(Beginning of EXTRACTED INFORMATION)

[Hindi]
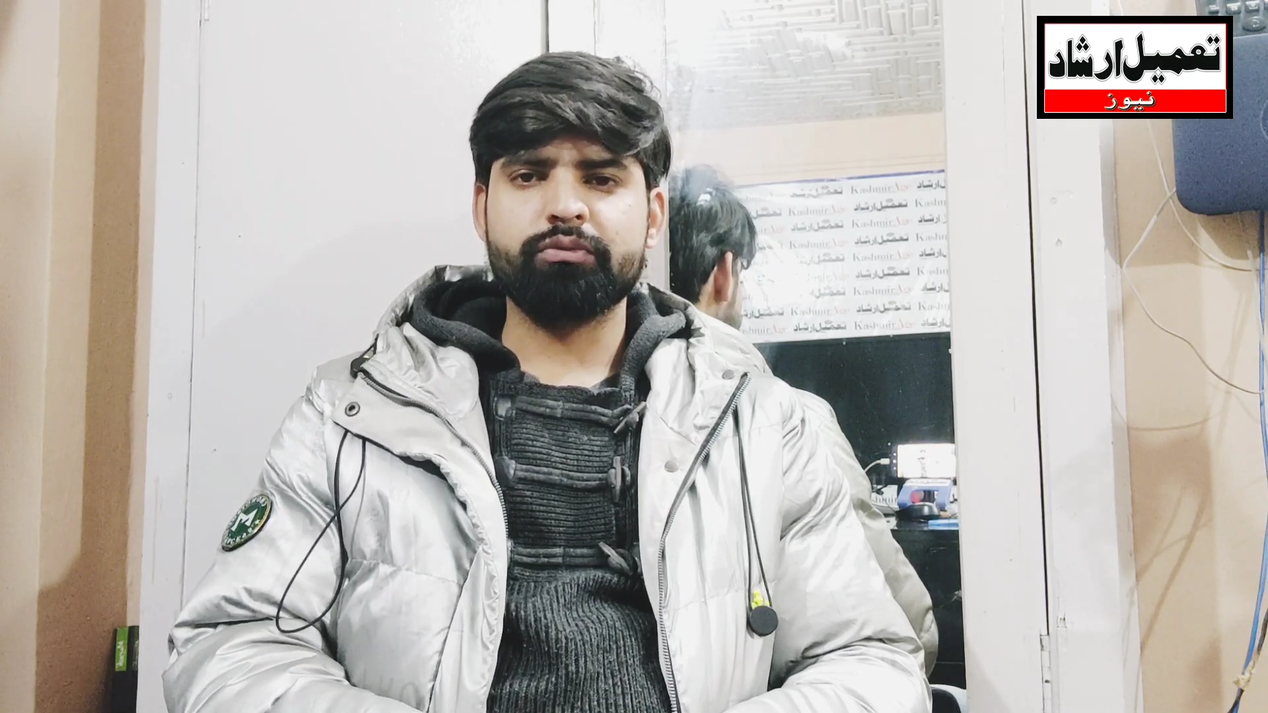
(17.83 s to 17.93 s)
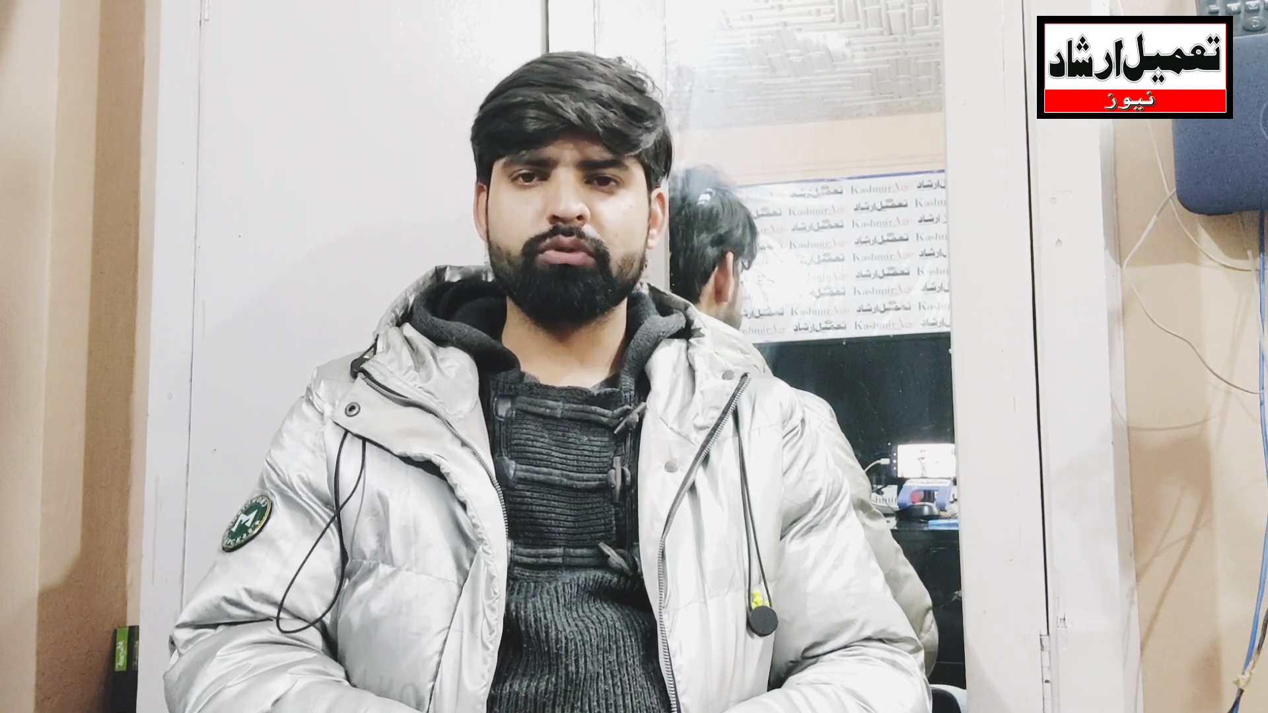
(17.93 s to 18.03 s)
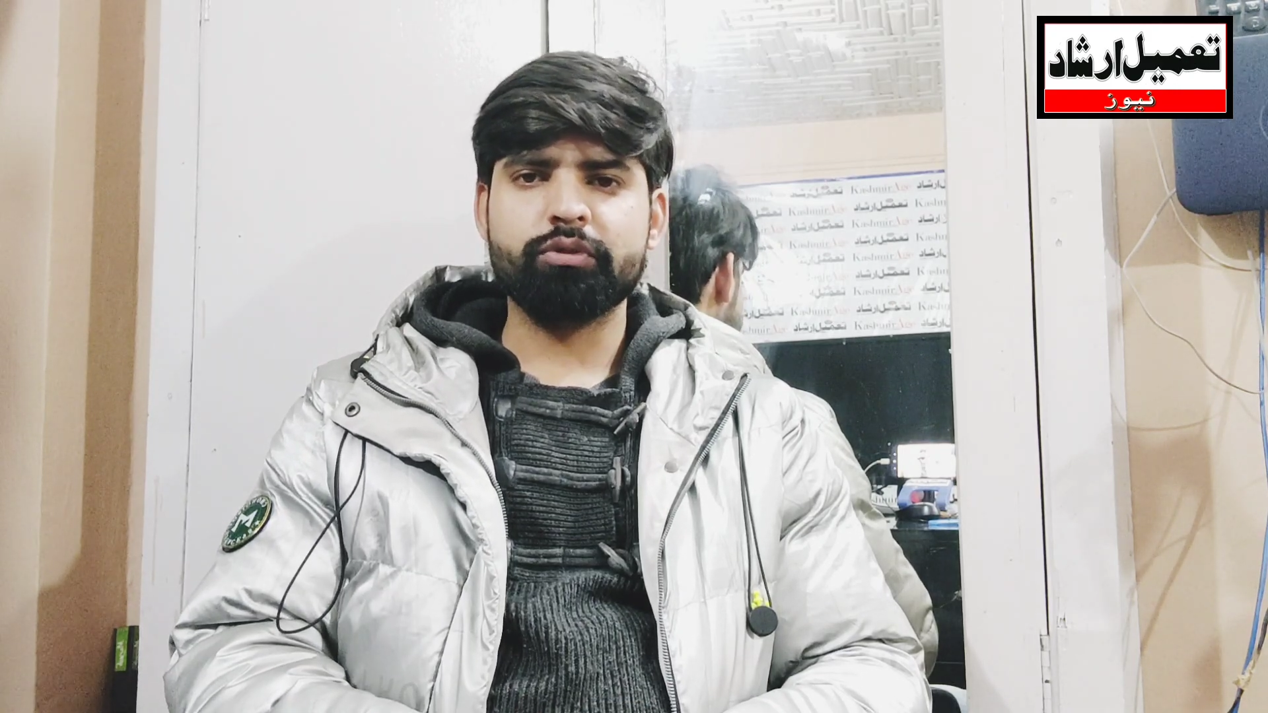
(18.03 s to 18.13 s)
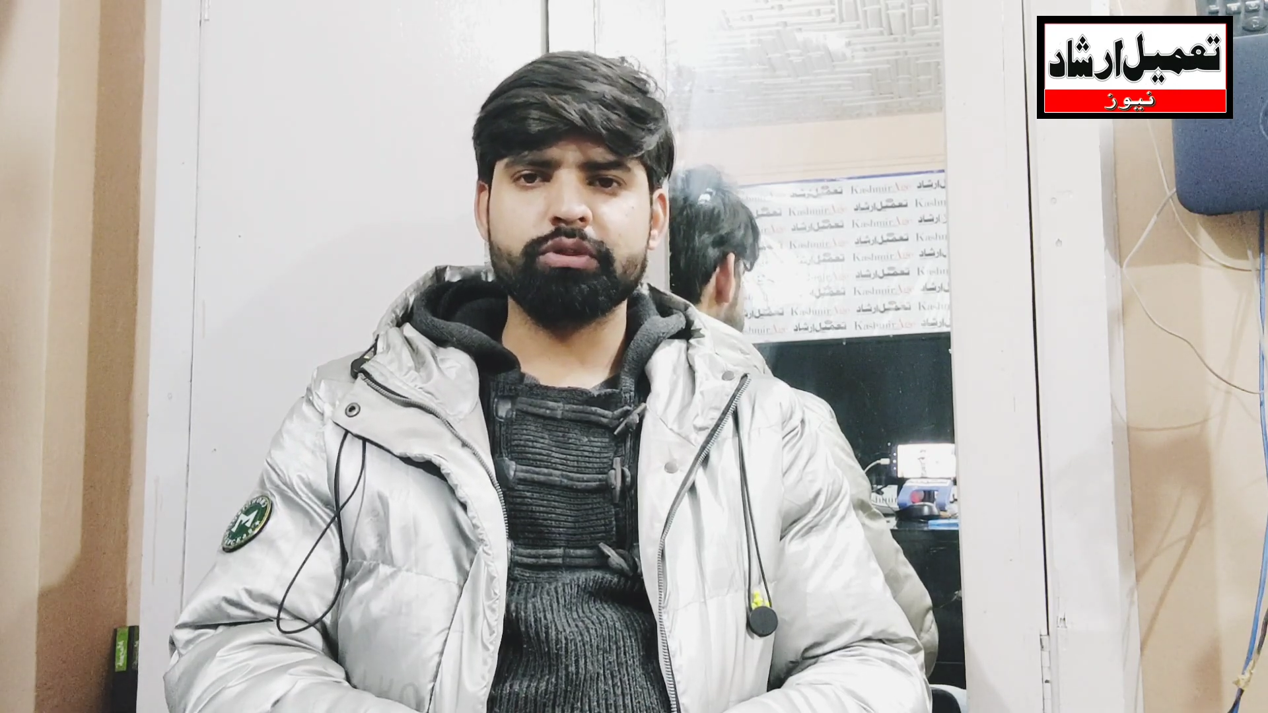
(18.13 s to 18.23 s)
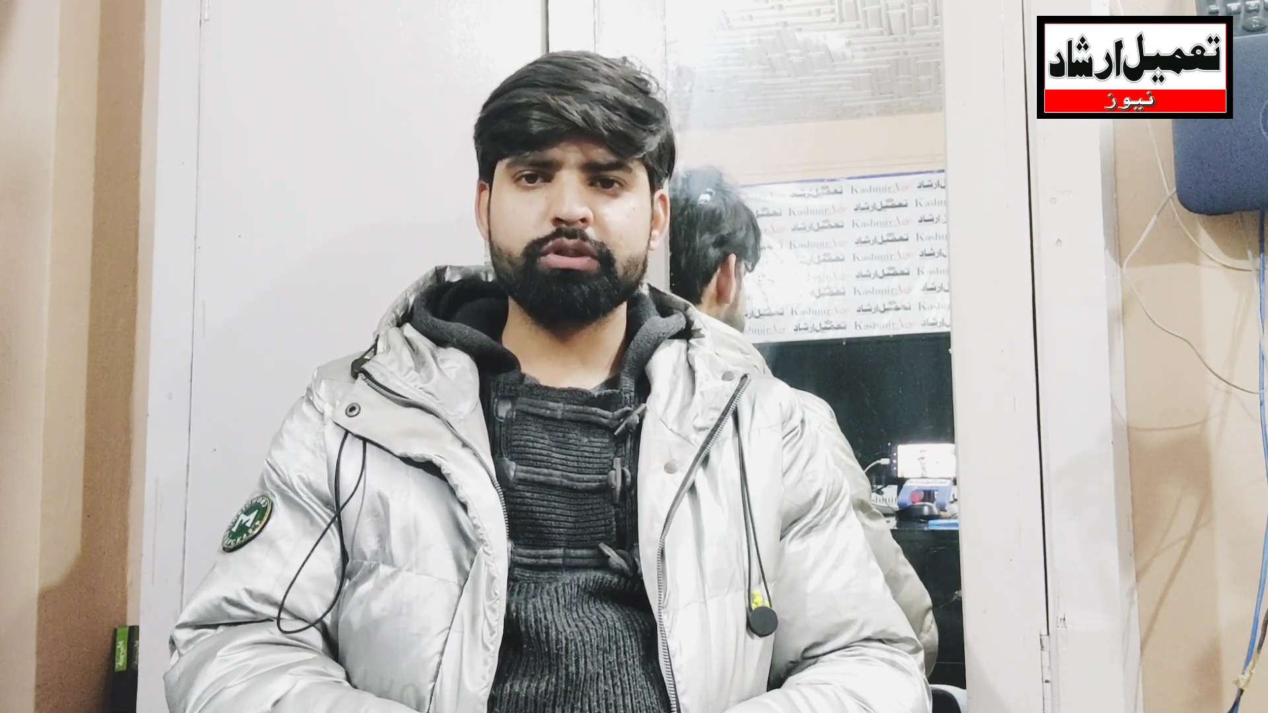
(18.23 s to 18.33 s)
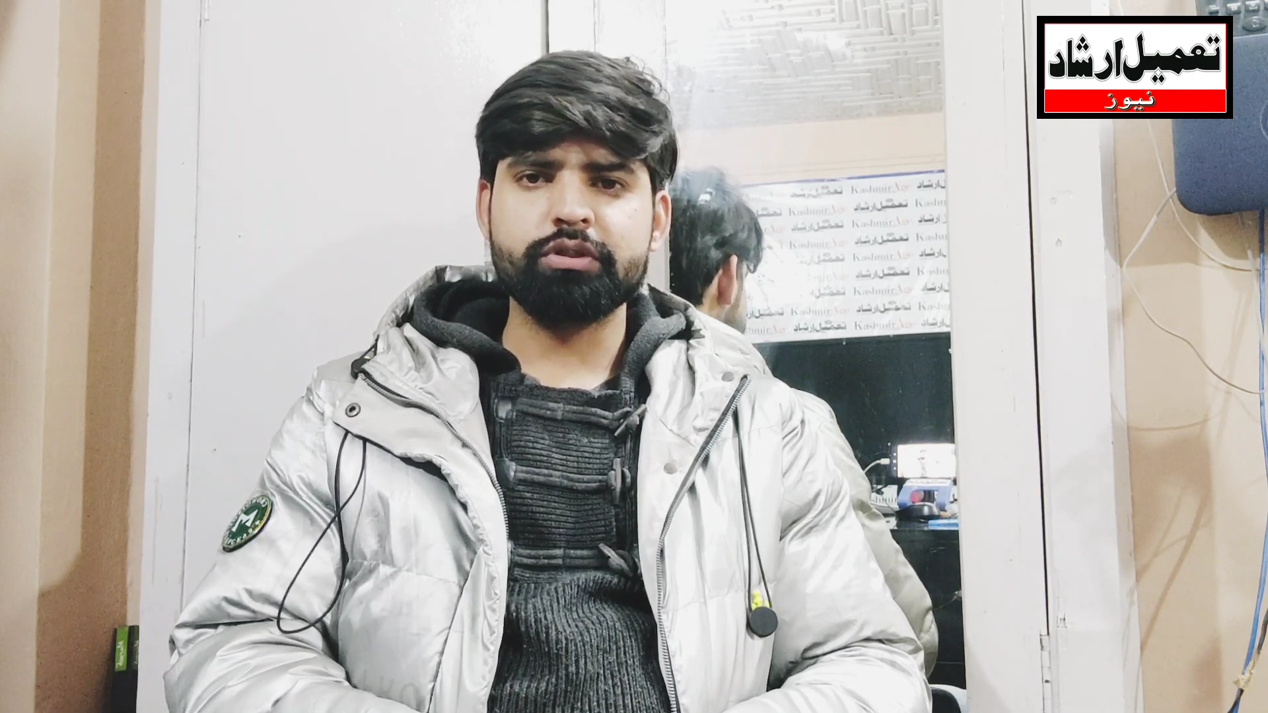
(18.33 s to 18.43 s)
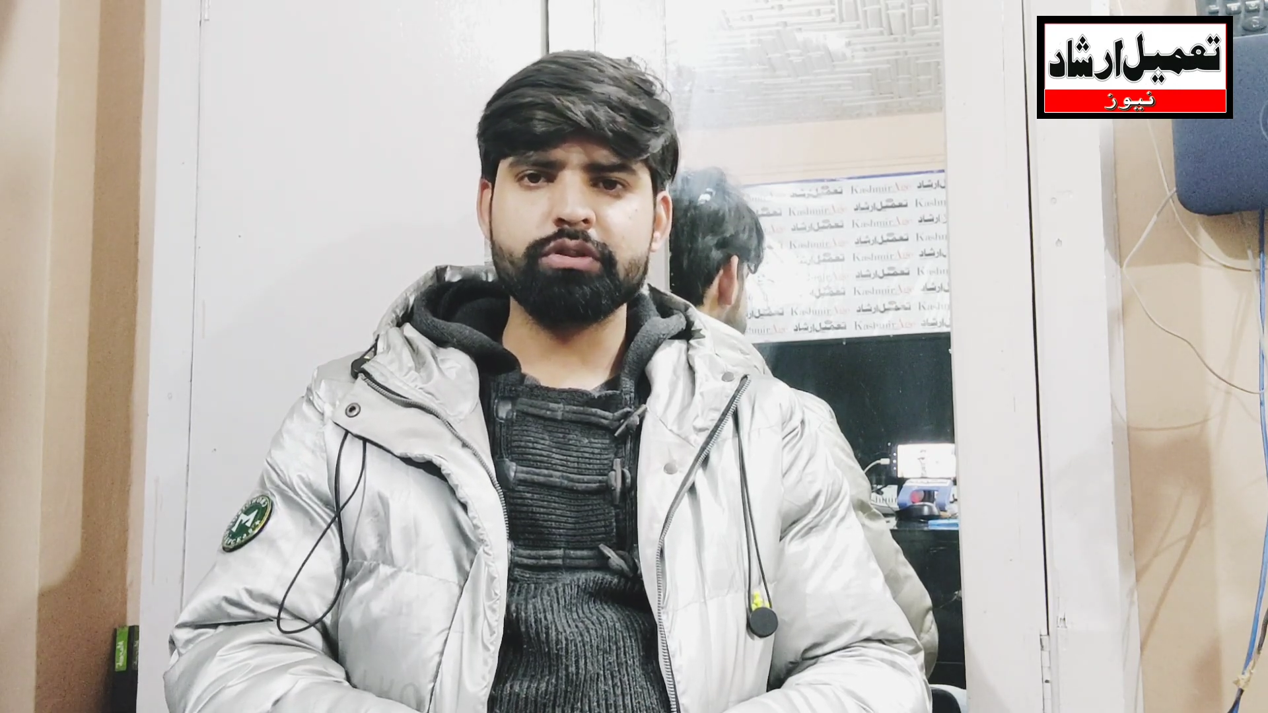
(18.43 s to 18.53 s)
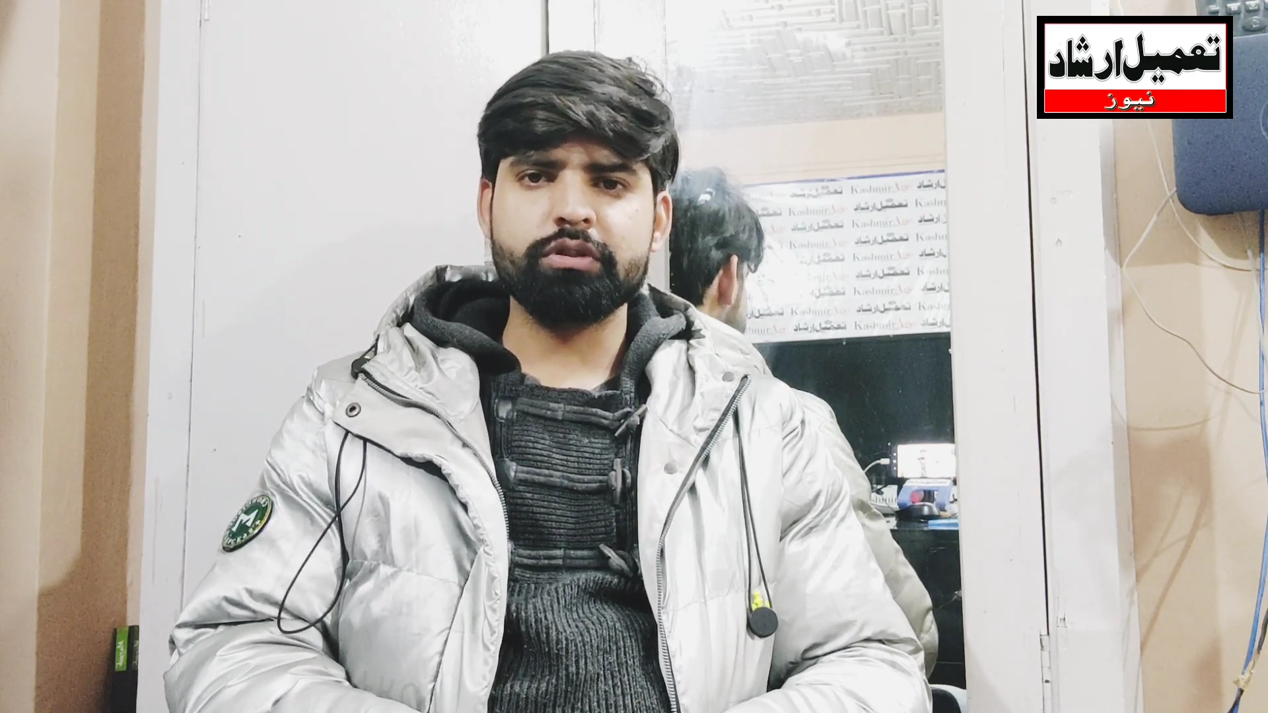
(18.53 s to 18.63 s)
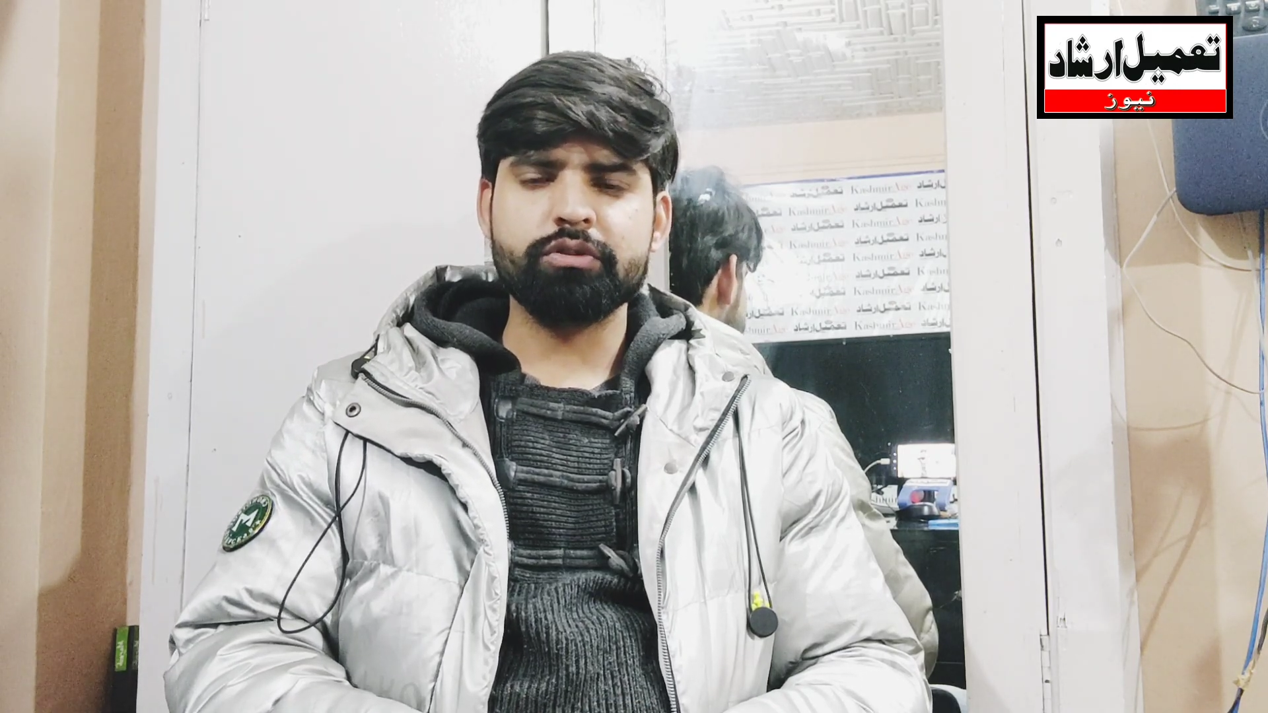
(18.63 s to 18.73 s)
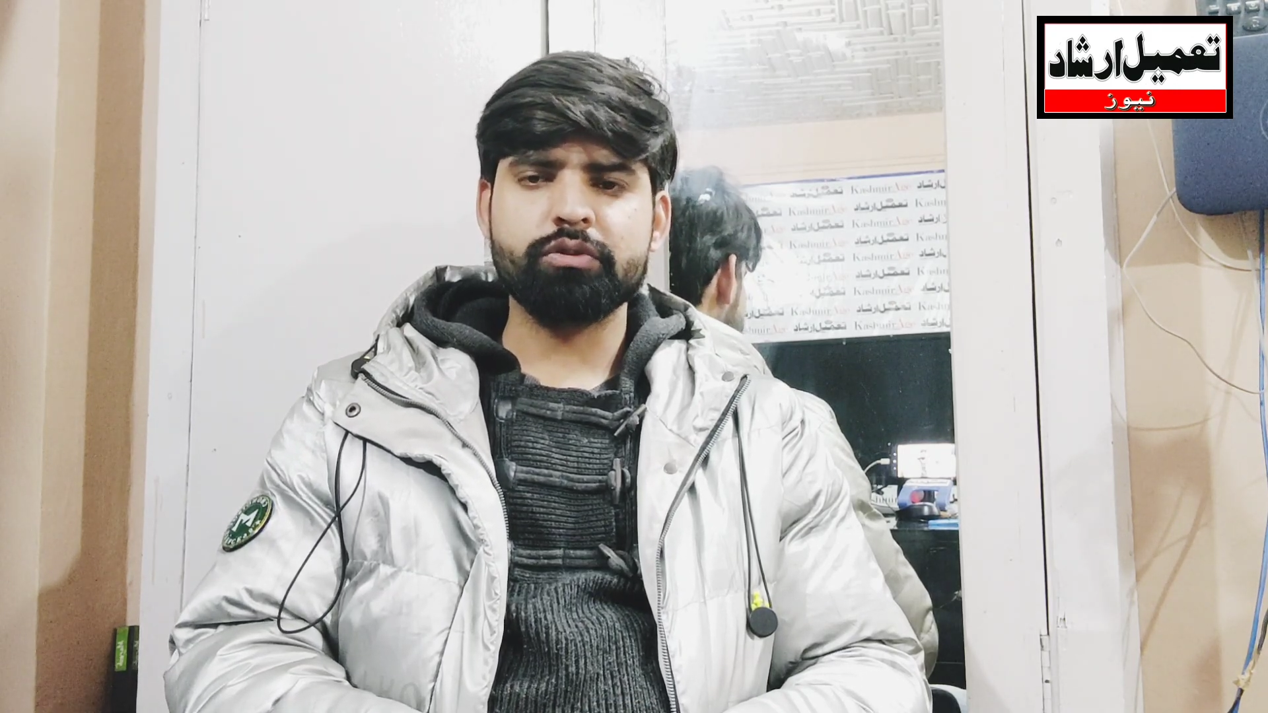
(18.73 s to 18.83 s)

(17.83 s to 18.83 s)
फोर्सेस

(End of EXTRACTED INFORMATION)

◆ EXERCISE DESCRIPTION ◆
Copy out every line of the material above exactly, skipping the pictures.

◆ RESPONSE TO THE TASK ◆
[Hindi]
(17.83 s to 17.93 s)
(17.93 s to 18.03 s)
(18.03 s to 18.13 s)
(18.13 s to 18.23 s)
(18.23 s to 18.33 s)
(18.33 s to 18.43 s)
(18.43 s to 18.53 s)
(18.53 s to 18.63 s)
(18.63 s to 18.73 s)
(18.73 s to 18.83 s)

(17.83 s to 18.83 s)
फोर्सेस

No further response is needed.